Tag Archives: Jonathan Banks

Better Call Saul 2.10 – “Klick”

For a season finale as understated as “Klick”, concluding the second-season run of a show as understated as Better Call Saul, an awful lot happened in one hour. Time and again we find ourselves referring to Saul in terms of a balancing act — between comedy and drama, between moral and immoral, between sympathetic and pathetic, between action and inaction. “Klick” lived in a few of those spaces, none more obvious than the space between subtlety and downright ridiculousness. Saul on the whole thrives in this balancing act, and in part it’s forced to do so by the predecessor Breaking Bad. Saul has to balance restraint with forward progress, treading lightly so as to remain interesting while not intruding on Bad‘s storylines.
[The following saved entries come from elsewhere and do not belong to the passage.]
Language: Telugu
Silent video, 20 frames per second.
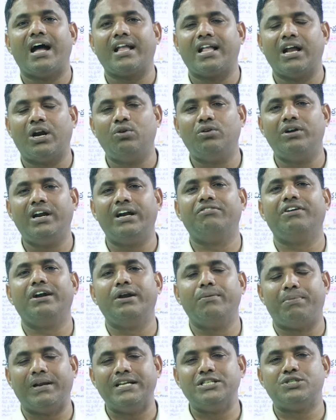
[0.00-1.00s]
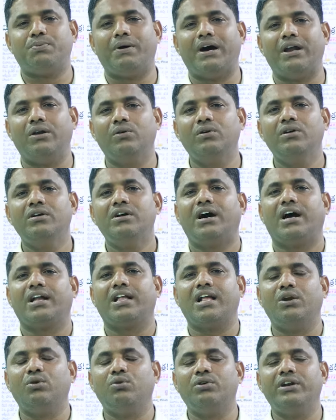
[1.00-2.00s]
అతడు ఉండేటువంటి ప్రిన్సిపాల్
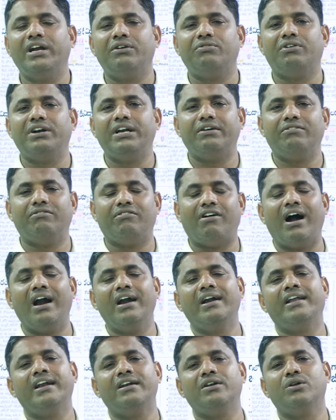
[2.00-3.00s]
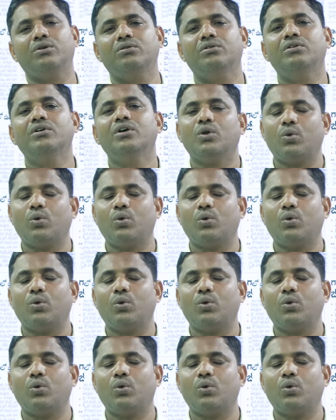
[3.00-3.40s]
అతడు ఉండేటువంటి వాల్డెల్లుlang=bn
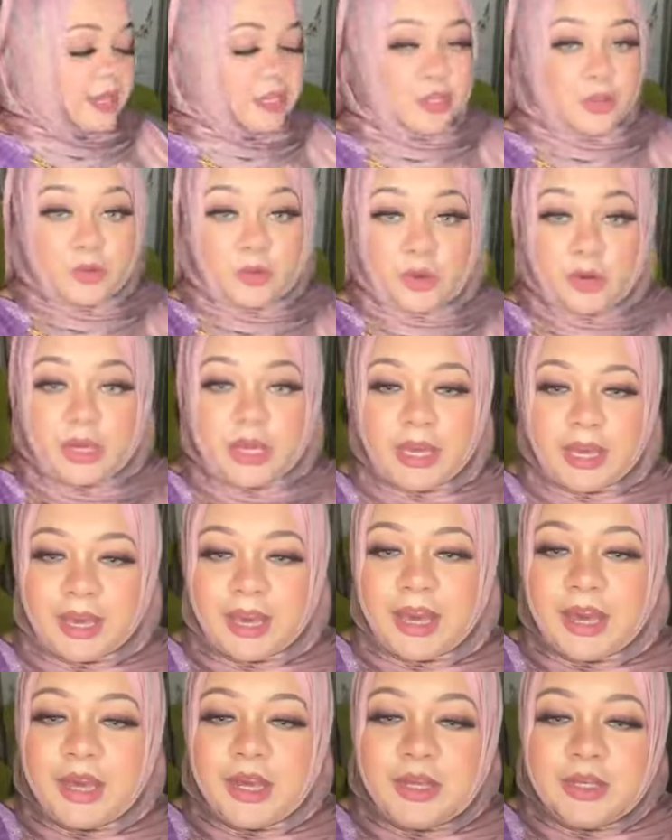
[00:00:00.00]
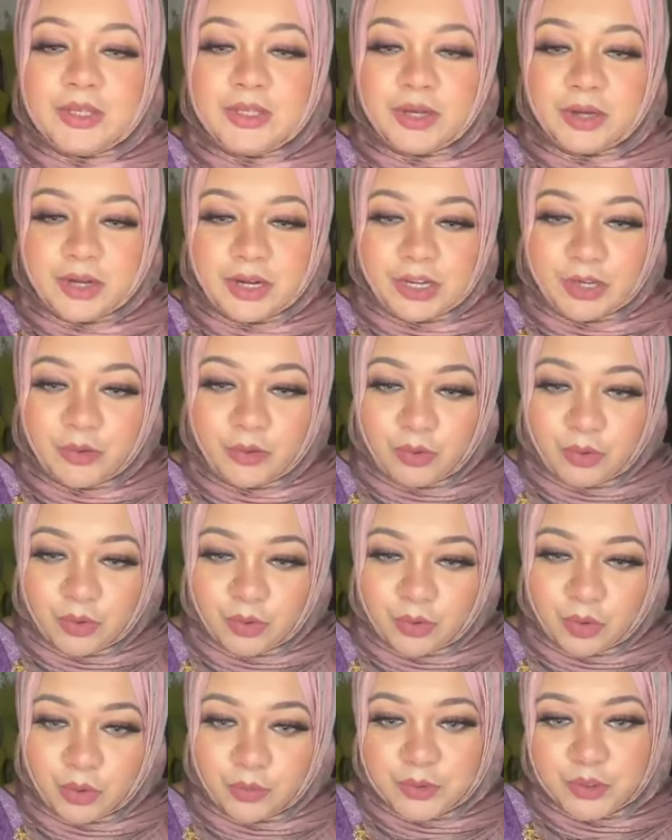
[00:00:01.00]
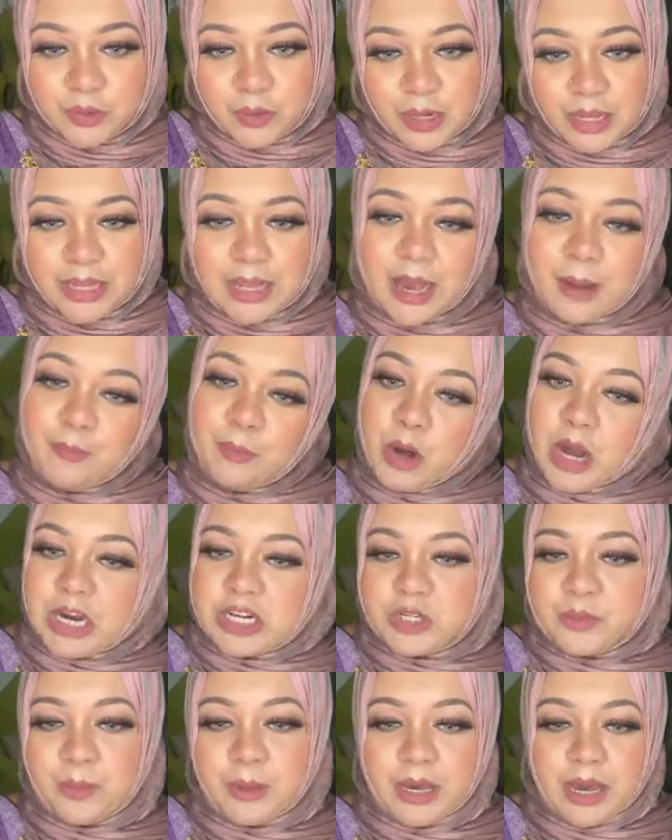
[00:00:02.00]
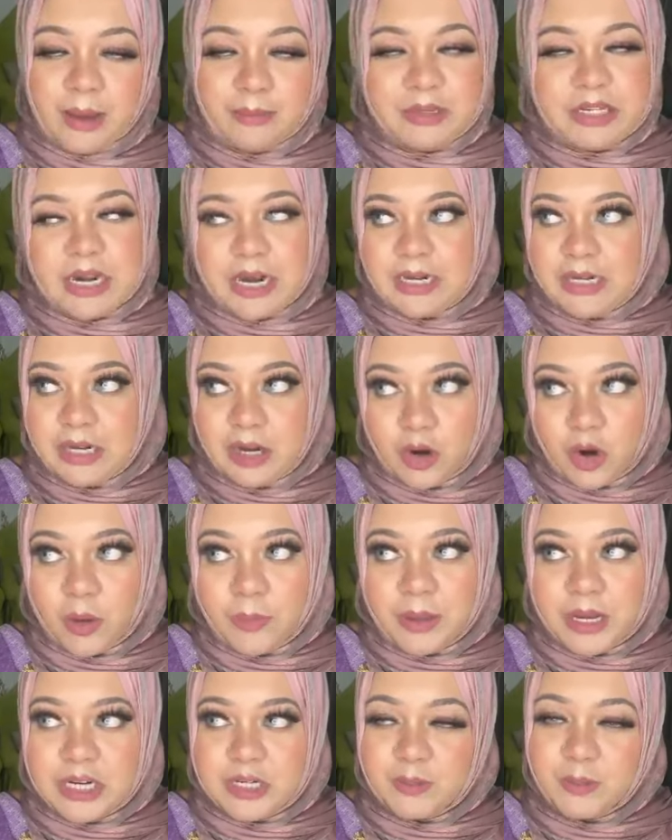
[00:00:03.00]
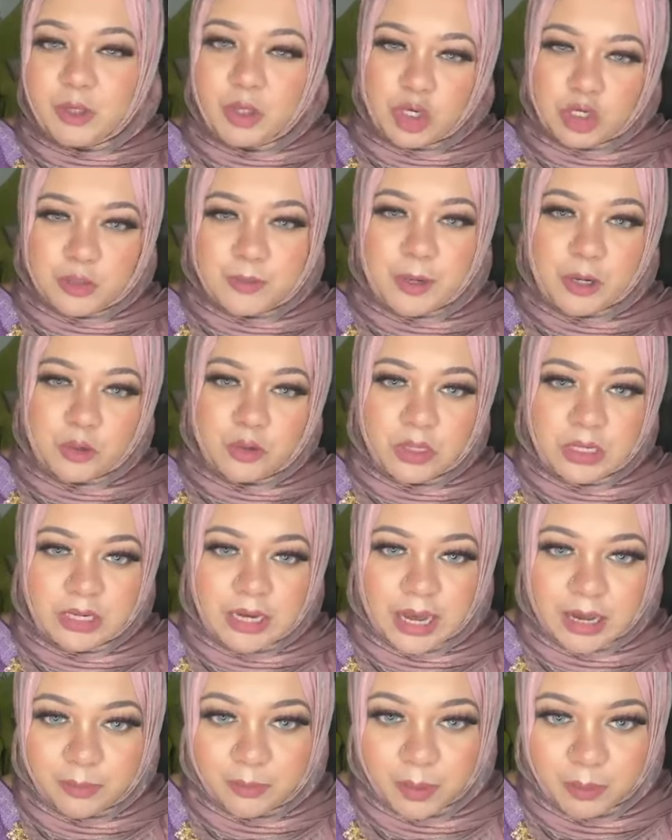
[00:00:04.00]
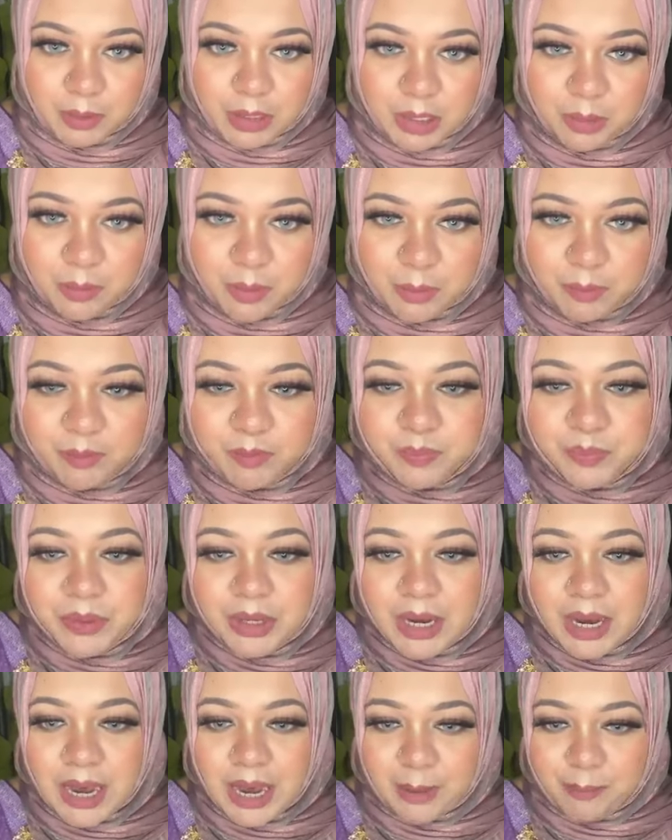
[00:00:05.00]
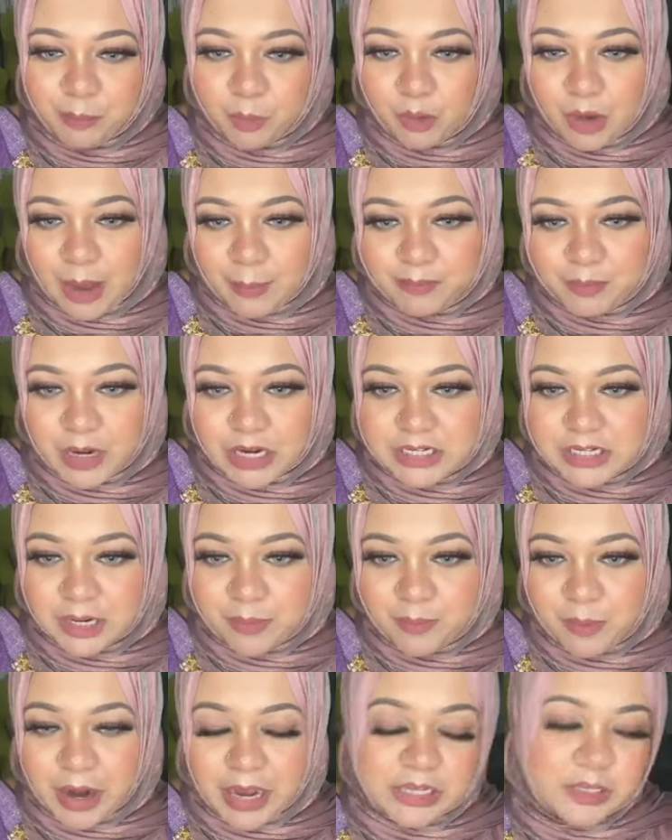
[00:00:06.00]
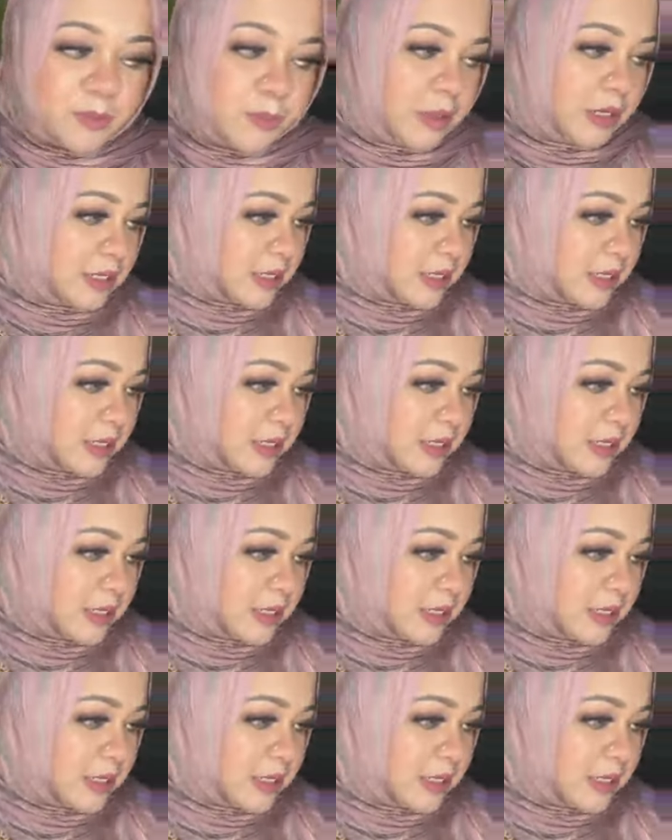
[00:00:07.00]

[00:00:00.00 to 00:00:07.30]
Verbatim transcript: থ্যাংক ইউ ওকে সো নিউ খুবসুরত আপু আসবে আমি জানি না কবে আসবে দশ বারো দিন লাগবে মিনিমাম আপু আপনারটার প্রাইস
Take the first scene of “Klick”, veering toward the latter on the scale spanning subtlety and ridiculousness. Jimmy and Chuck sit by their ailing mother’s hospital bed, Mrs. McGill lying unconscious as she closes in on death. It’s been a while, apparently, and so Jimmy recommends they go get hoagies. Chuck declines — he won’t leave his mother, not now. Jimmy? Yeah: Jimmy wants a hoagie. So Jimmy goes to get a hoagie. When he’s alone with his silent mother Chuck breaks down, perhaps remembering how Jimmy screwed his father over right before his expiration date. Chuck cries because if his mother dies then it will just be him and Jimmy, which in Chuck’s mind is tantamount to it just being him.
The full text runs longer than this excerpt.